The lake has a 100 m island and is located at an elevation of 1595 meters. It lies in a rocky basin of a cirque on the south side of the Stockhorn and is embedded in the Couches-Rouges core (red marl slate of the upper Cretaceous) of the Hinterstockensee trough named after it. This syncline is located between the Schneeloch-Solhorn vault and the Walper-Schuppenzone and extends from the Hinterstockensee, Lasenberg, Nüschleten to Steinig Nacki. It is also called the "Flyschmulde" (after Roland Umiker) due to its flysch occurrence.

The diameter of Lake Hinterstocken is approximately 300 meters, and its area is 6 hectares. The lake's outflow is subterranean. The water flows under 40 meters of cliffs and emerges as a wild stream after about eight hours in the Klusi (1300 m). A nameless rocky peninsula on the western shore of Lake Hinterstocken gives the lake a heart-shaped surface by forming two bays.

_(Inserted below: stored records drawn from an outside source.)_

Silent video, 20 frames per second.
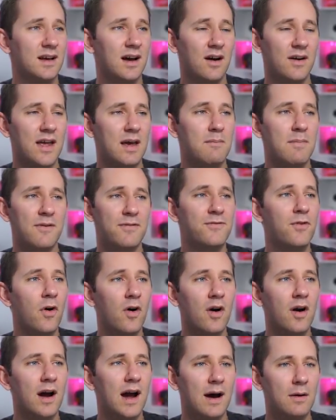Okay,
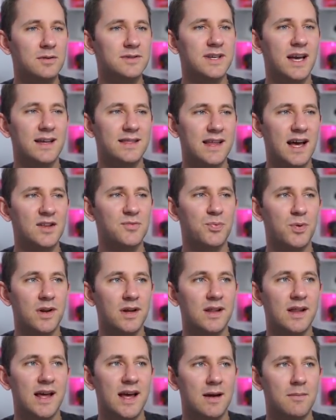before I was like, that's
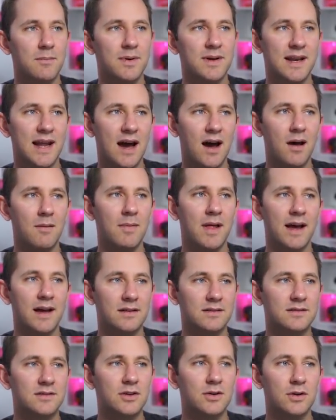pretty lame, but now I'm like,
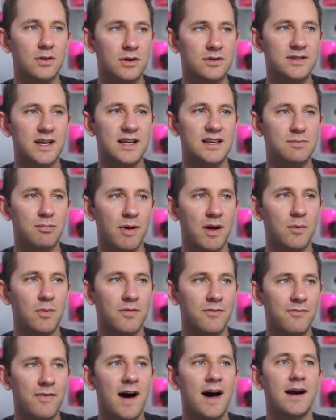dude, it looks like he's playing
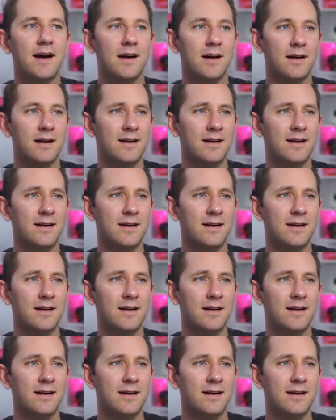with fire.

The lake can be reached by the Stockhornbahn cable car (Chrindi station). It is a popular destination for amateur fishermen. A hiking trail leads to the Oberstockensee (also called Vorderstockensee, 1665 m), 1.5 km to the west. The two lakes are connected by a tunnel. The small Klusi high-pressure storage power plant has been using the water from the lakes to generate energy since the 1940s; the plant was renovated in 1994/1995.